On Fri, Apr 3, 2020 at 10:59 PM Christopher <ctubb...@apache.org> wrote:

> On Fri, Apr 3, 2020 at 12:57 PM Patrick Hunt <ph...@apache.org> wrote:
> >
> > On Thu, Apr 2, 2020 at 1:14 PM Christopher <ctubb...@apache.org> wrote:
> >
> > > On Thu, Apr 2, 2020 at 12:20 PM Patrick Hunt <ph...@apache.org> wrote:
> > > >
> > > > On Thu, Apr 2, 2020 at 8:15 AM Andor Molnar <an...@apache.org>
> wrote:
> > > >
> > > > > Alright. Not sure how to coordinate this properly, let’s try to
> discuss
> > > > > these 3 points individually.
> > > > >
> > > > > 1) EOL is 1st of June, 2020 which means from this day forward 3.4
> is
> > > ...
> > > > >    - not supported by the community dev team,
> > > > >    - not accepting patches, no future releases, no security fixes,
> > > > >    - latest version is still accessible at download page for 1(?)
> year
> > > > >
> > > > >
> > > > Apache archival process is documented on this page:
> > > > https://www.apache.org/legal/release-policy.html#when-to-archive
> > > > we do get nudged on it every so often:  e.g.

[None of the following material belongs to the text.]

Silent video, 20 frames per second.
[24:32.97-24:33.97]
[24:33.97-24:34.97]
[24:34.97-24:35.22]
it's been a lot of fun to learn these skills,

> > > > https://issues.apache.org/jira/browse/ZOOKEEPER-1752
> > >
> > > The archival process is regarding removal of old versions from the
> > > mirroring system. It does not apply to "current" releases ("current"

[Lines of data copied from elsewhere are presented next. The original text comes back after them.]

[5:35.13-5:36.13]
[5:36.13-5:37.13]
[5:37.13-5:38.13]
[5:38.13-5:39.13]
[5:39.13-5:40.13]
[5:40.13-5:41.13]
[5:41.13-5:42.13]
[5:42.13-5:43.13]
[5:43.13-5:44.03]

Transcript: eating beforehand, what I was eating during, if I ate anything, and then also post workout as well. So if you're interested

> > > being defined as still linked from the project's download page).
> > >
> > >
> > The text is pretty unequivocal and not what you are saying.
> >
> > "downloads.apache.org should contain *the latest release in each branch
> > that is currently under development*. When development ceases on a
> version
> > branch, releases of that branch should be removed from the project's
> > download directory."
> >
> > Meaning it should go to archive only once the branch is no longer under
> > active development, not that it would be "removed". The semantics btw
> > archive and remove are different. I don't think we should ever truly
> > "remove" anything once we've officially released it. eg. you can still
> find
> > 3.3 on the archive site if you want it.
>
> The portion you are quoting is from an FAQ, below the release policy,
> not the release policy itself. The actual policy doesn't address the
> archival *process*, only the requirement that releases be archived.

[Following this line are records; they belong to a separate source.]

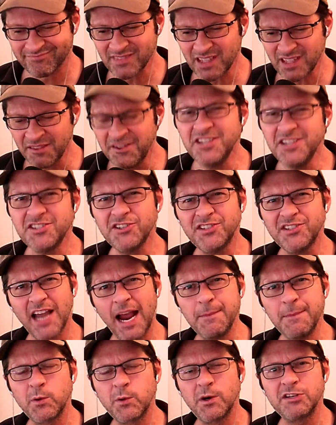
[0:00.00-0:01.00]
these are
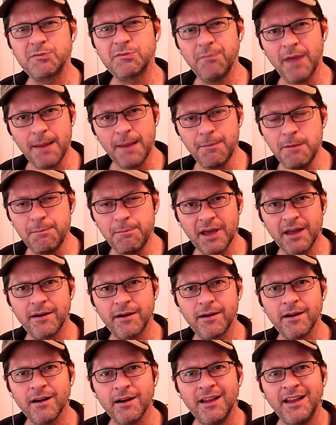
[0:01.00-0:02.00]
times where it's maybe
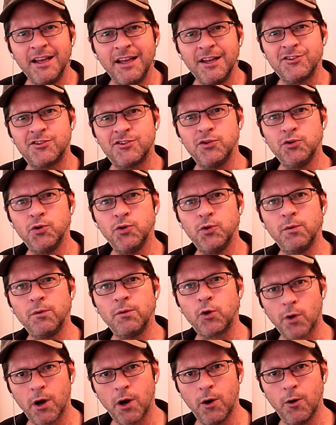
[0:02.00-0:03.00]
better to
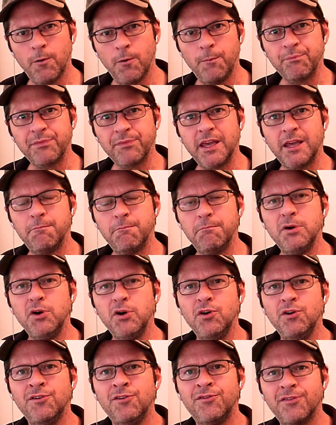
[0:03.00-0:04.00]
grow and
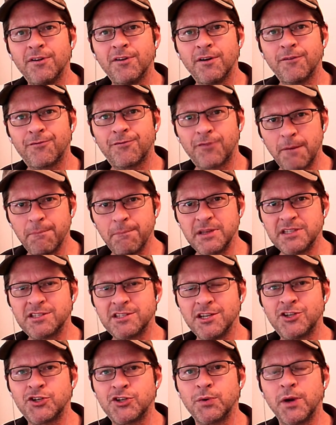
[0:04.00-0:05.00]
move from this
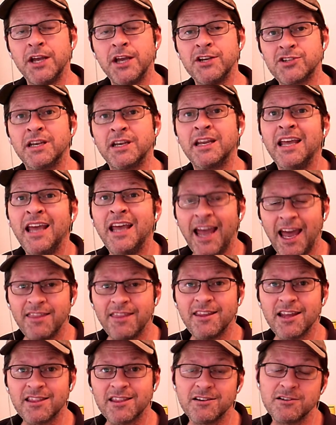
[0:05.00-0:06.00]
situation, and
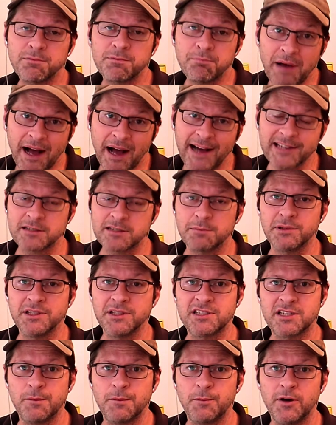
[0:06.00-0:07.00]
that there's possibly
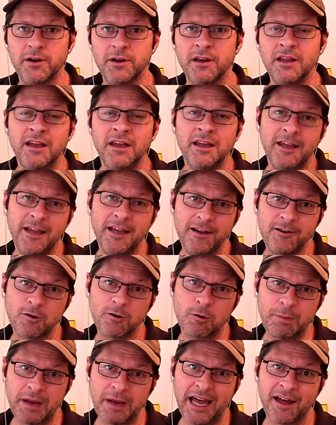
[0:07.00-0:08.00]
someone in your
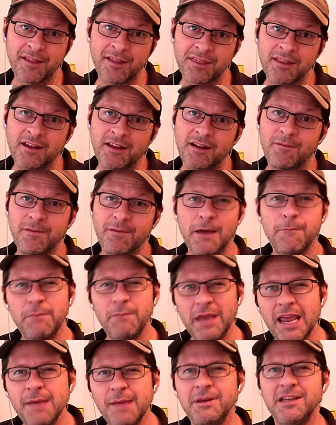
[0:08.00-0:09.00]
path that
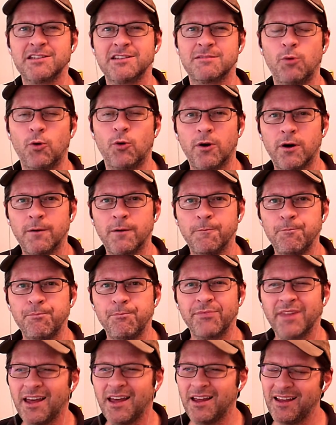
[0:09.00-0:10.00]
maybe is more,
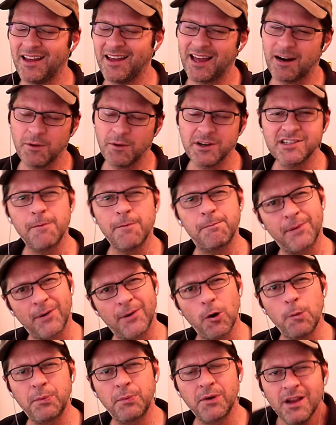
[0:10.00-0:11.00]
I don't want to say
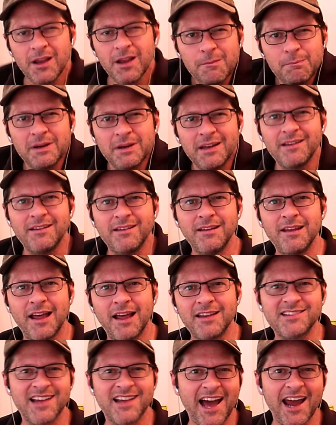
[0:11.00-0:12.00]
appropriate, but
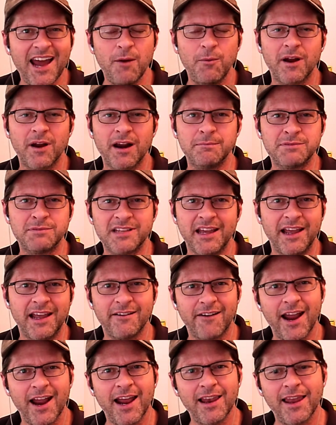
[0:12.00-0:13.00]
that's kind of what I'm saying,
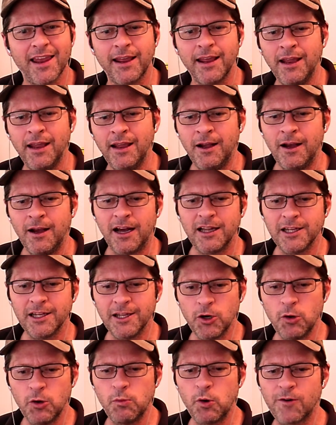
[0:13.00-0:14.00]
right? Like a
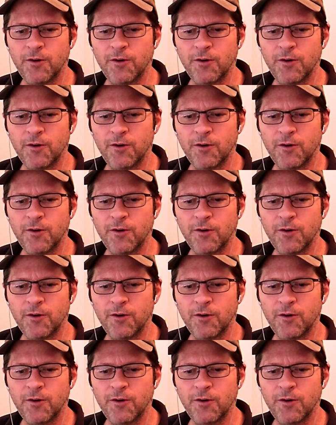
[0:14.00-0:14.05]
little more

> The release policy is set by VP Legal, whereas the release and
> archival *processes* are managed by VP Infra. The FAQs have their
> shortcomings and could be improved (this isn't the first time these
> FAQs have caused confusion by seemingly conflicting with how INFRA
> operates the distribution channels).
>
> In order to be consistent with best practices for how the mirror
> system is intended to be used for release artifact distribution, I
> interpret "When development ceases" to refer to the entire development
> lifecycle, including release promotion via announcements and
> availability on the downloads page. Otherwise, you'd have to archive
> any "final release" of a branch immediately, and if you wanted to
> widely distribute the release by promoting it on the downloads page,
> you would have to link to the archives.... which is *BAD*. Projects
> should distribute releases via the mirroring system, not via the
> archives. Once they stop promoting the artifacts on their downloads
> page, the artifacts should be removed (archived) from
> SVN/dist.apache.org as the same time.
>
> If you're uncomfortable with interpreting "development" to include the
> release promotion period where they are linked on the downloads page,
> you could instead just choose to not "cease" development until you are
> ready to remove it from the downloads page. You could slow development
> down to the point where maybe you might still release critical
> security fixes, for example, but really nothing else. Development is
> still "active" and hasn't "ceased". But, what you should not do, is
> continue promoting the artifact on the downloads page with a link to
> the archives.
>
> If somebody from INFRA wants to contradict me on this... I'm happy to
> be corrected with more accurate information... but I'm 99% confident
> they don't want releases being promoted that cause users to pull more
> heavily on the archives servers, as that would be a costly drain on
> Foundation resources.
>
> All that said, the last 3.4 release has been promoted on the downloads
> page for over a year now, which is probably long enough for a final
> release, so it's probably easiest to just go ahead and remove it from
> your downloads page (and from the mirrors, of course) sooner, rather
> than wait until later.
>

For 3.4 example specifically I don't see how it could be considered "in
development" if we state that it's EOL as detailed by Andor above. That
seems to meet the criteria as I understand it. I agree that removing it
from the downloads page would be reasonable and consistent with that intent.